### TASK INPUTS:
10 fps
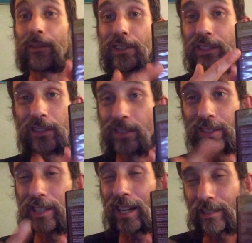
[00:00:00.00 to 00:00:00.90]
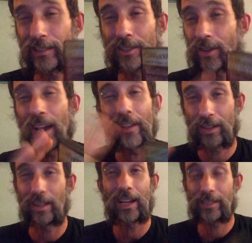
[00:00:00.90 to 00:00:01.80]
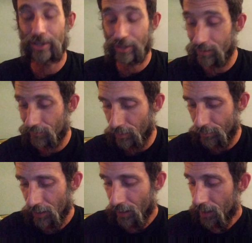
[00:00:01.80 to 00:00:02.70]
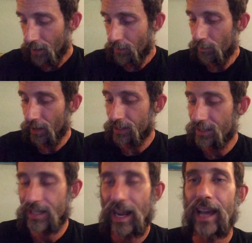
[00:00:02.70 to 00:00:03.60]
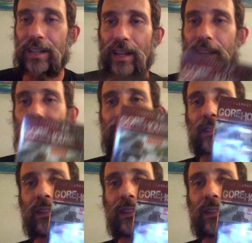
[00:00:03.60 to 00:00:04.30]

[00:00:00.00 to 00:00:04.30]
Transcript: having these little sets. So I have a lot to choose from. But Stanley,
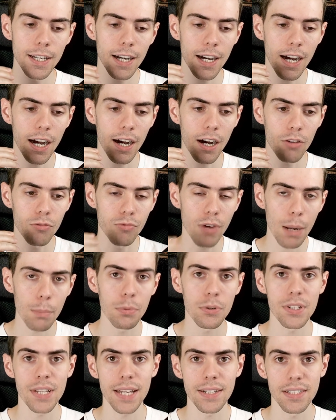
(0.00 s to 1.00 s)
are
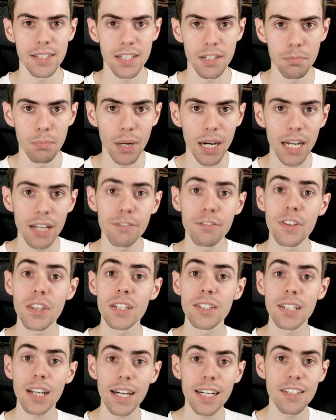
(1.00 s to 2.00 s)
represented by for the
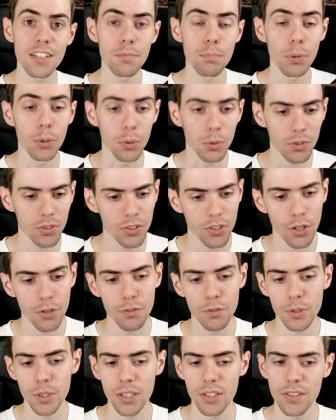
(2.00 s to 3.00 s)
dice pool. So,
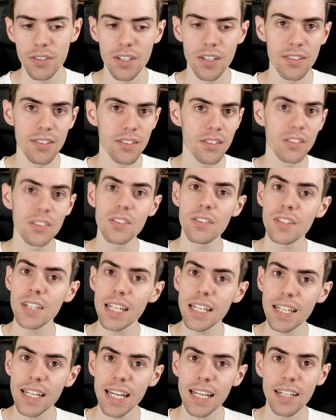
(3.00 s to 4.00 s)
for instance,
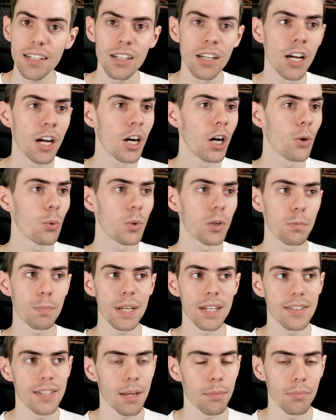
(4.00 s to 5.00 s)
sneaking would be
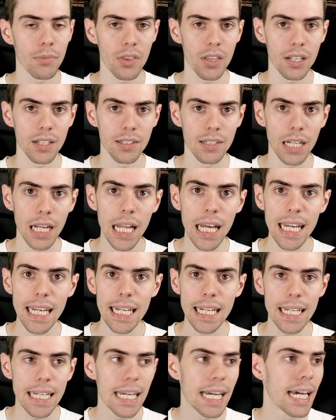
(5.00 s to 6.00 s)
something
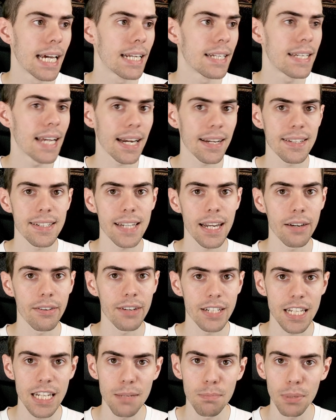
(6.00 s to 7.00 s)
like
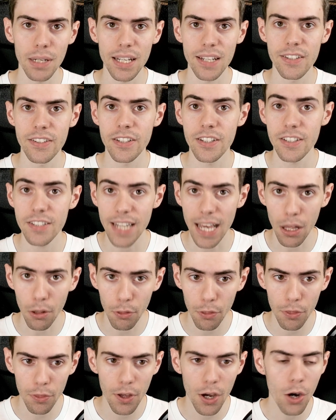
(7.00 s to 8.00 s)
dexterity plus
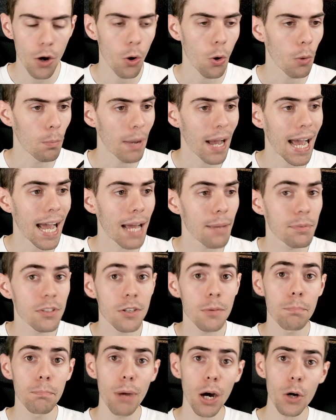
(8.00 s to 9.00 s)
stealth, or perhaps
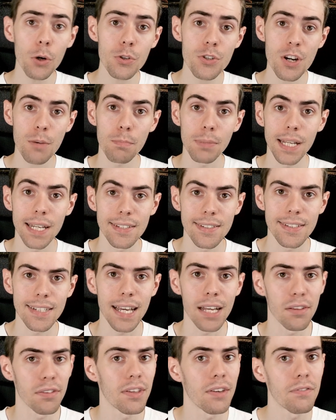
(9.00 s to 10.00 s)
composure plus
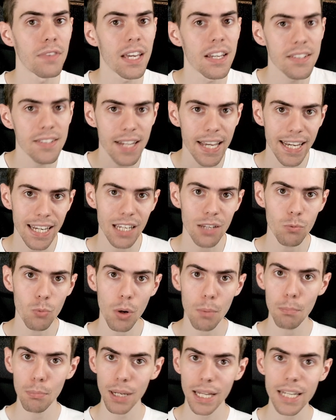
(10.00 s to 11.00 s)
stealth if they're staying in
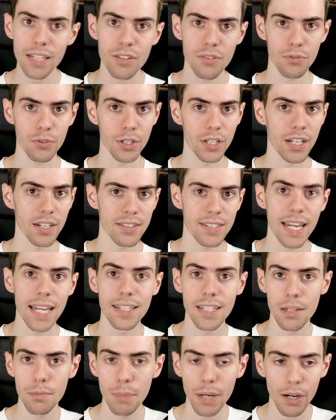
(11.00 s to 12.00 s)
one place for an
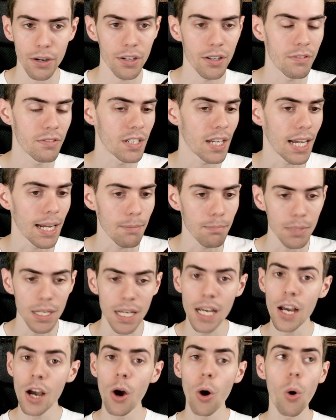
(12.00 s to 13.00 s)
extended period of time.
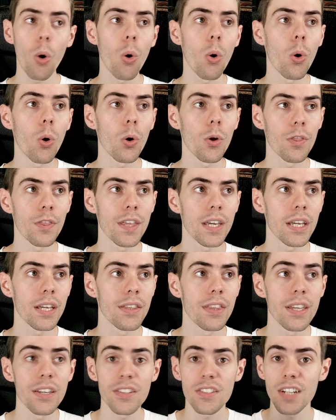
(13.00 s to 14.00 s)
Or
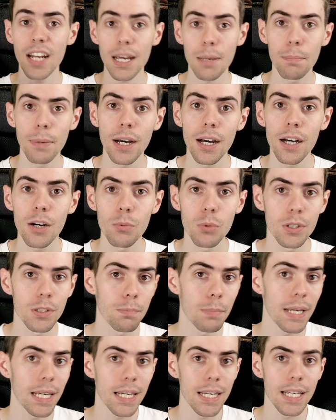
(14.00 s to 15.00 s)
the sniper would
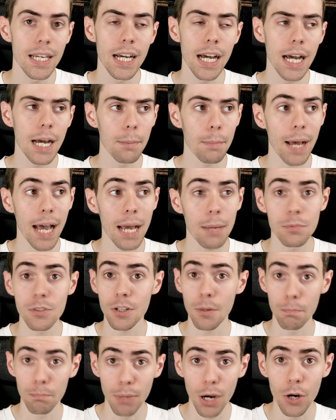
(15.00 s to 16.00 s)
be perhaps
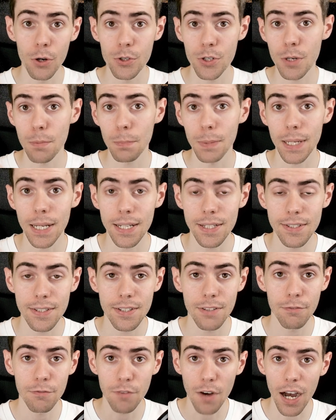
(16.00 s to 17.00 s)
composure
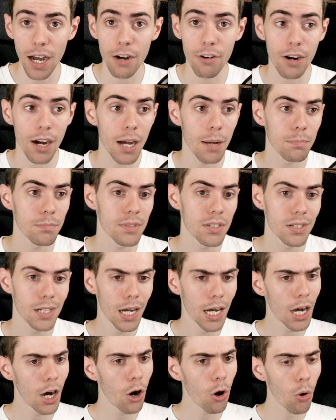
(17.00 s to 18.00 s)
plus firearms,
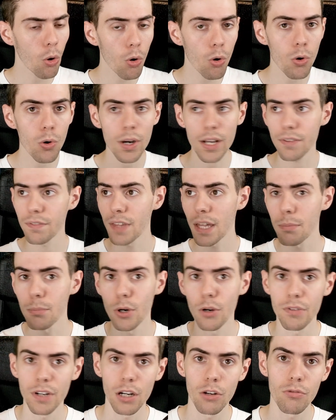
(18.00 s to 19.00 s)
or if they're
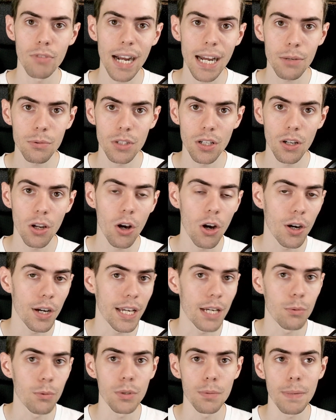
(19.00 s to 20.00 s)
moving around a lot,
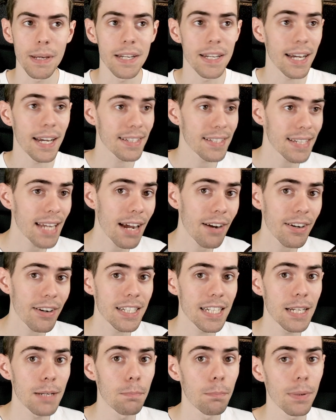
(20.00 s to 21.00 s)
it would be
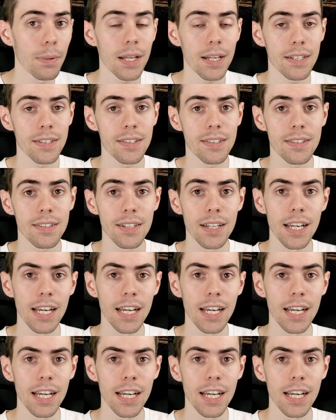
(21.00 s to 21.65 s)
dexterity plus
==
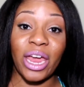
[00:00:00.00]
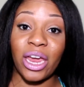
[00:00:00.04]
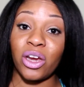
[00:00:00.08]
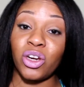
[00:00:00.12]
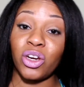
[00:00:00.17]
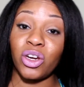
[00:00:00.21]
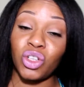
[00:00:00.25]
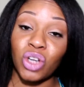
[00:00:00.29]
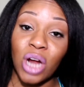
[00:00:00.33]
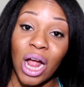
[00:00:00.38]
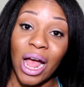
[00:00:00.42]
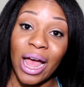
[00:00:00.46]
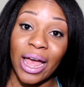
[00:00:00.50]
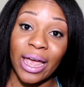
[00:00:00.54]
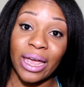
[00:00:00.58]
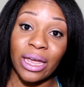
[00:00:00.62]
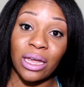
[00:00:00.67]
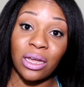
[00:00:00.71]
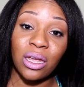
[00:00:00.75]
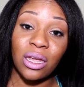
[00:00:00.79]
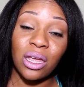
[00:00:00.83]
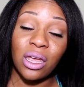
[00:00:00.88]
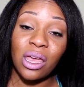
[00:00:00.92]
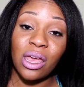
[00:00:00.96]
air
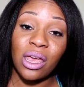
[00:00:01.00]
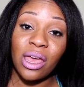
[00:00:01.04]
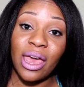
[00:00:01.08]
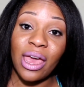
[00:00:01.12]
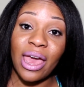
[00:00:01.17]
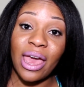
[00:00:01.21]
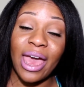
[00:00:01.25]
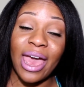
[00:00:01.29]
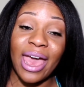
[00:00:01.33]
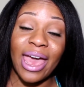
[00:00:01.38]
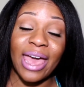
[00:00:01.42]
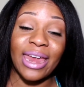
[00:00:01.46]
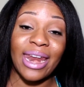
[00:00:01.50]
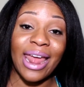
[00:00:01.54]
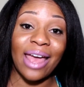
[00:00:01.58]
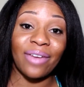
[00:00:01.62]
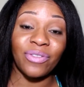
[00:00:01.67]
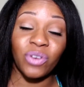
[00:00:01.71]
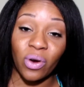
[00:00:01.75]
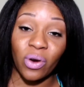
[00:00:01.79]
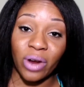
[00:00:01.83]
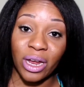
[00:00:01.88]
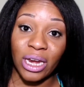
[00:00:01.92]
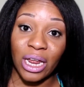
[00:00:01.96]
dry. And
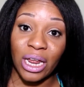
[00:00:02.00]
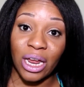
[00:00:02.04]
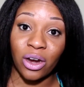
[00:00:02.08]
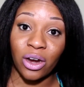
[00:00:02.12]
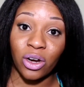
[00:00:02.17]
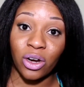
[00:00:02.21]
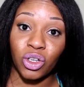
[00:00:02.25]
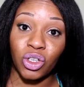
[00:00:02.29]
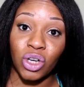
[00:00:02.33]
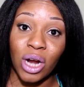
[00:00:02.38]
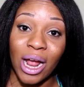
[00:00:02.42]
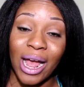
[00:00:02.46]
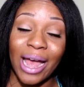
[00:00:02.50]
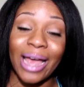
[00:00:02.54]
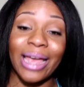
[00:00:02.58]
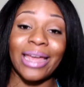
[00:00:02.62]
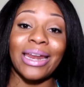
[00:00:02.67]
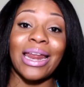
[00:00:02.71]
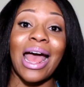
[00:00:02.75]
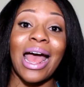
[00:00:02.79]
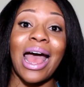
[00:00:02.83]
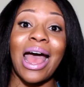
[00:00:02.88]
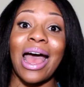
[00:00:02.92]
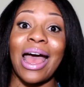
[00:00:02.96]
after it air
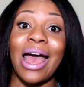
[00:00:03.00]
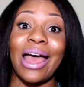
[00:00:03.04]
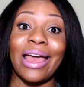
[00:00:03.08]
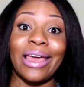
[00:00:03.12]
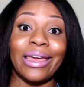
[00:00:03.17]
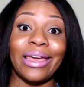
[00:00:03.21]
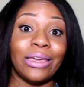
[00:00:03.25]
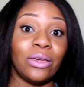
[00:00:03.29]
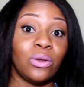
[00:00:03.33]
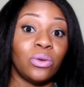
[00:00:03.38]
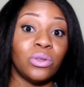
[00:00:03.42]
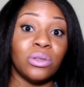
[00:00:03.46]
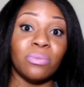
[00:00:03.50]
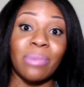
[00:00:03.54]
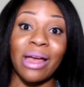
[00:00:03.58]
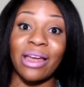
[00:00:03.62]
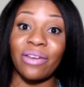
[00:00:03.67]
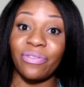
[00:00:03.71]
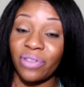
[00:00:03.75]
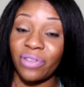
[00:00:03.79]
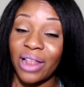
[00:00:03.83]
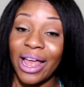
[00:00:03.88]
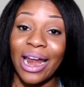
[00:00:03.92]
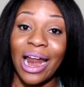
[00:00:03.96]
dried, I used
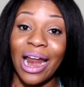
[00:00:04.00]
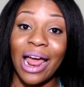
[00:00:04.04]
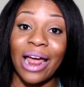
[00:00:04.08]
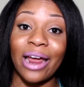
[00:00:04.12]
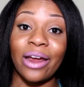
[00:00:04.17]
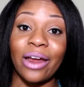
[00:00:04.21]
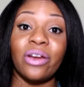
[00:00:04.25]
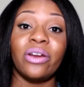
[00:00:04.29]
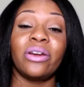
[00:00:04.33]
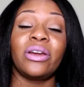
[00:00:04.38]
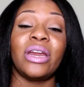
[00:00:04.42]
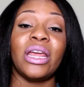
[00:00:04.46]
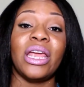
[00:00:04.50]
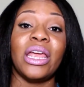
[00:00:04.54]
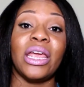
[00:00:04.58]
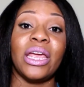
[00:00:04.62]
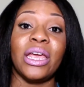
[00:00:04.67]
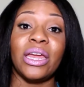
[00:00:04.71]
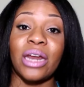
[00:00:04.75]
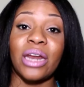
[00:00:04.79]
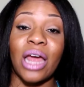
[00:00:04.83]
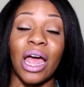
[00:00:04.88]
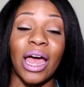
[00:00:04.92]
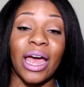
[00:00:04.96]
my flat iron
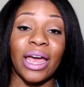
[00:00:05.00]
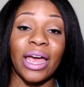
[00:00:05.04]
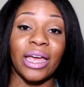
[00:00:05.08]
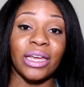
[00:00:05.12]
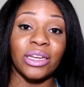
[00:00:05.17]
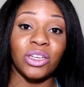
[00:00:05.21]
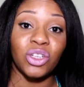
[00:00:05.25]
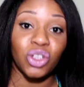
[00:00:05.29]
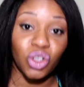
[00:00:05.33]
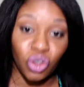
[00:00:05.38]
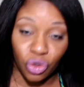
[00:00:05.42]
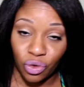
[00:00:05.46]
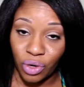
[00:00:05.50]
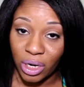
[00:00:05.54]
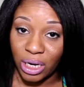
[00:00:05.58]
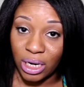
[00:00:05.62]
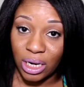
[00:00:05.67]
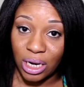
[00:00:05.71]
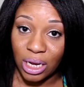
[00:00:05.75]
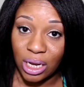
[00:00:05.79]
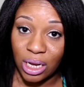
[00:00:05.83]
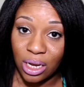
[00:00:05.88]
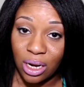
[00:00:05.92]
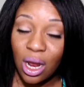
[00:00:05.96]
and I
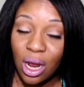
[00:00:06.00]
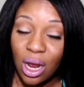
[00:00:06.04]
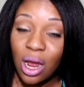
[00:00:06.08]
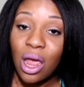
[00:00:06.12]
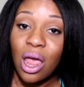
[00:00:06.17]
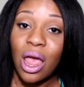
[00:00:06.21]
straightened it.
--
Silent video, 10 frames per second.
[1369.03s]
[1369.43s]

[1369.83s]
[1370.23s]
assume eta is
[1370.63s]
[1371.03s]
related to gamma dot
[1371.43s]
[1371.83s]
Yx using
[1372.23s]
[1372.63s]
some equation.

### TASK BRIEF:
Range to copy from the records above: the line containing "[00:00:01.04]" to the line containing "[00:00:03.08]", both included. Output those lines exactly and only those, skipping pictures.

### OUTPUT:
[00:00:01.04]
[00:00:01.08]
[00:00:01.12]
[00:00:01.17]
[00:00:01.21]
[00:00:01.25]
[00:00:01.29]
[00:00:01.33]
[00:00:01.38]
[00:00:01.42]
[00:00:01.46]
[00:00:01.50]
[00:00:01.54]
[00:00:01.58]
[00:00:01.62]
[00:00:01.67]
[00:00:01.71]
[00:00:01.75]
[00:00:01.79]
[00:00:01.83]
[00:00:01.88]
[00:00:01.92]
[00:00:01.96]
dry. And
[00:00:02.00]
[00:00:02.04]
[00:00:02.08]
[00:00:02.12]
[00:00:02.17]
[00:00:02.21]
[00:00:02.25]
[00:00:02.29]
[00:00:02.33]
[00:00:02.38]
[00:00:02.42]
[00:00:02.46]
[00:00:02.50]
[00:00:02.54]
[00:00:02.58]
[00:00:02.62]
[00:00:02.67]
[00:00:02.71]
[00:00:02.75]
[00:00:02.79]
[00:00:02.83]
[00:00:02.88]
[00:00:02.92]
[00:00:02.96]
after it air
[00:00:03.00]
[00:00:03.04]
[00:00:03.08]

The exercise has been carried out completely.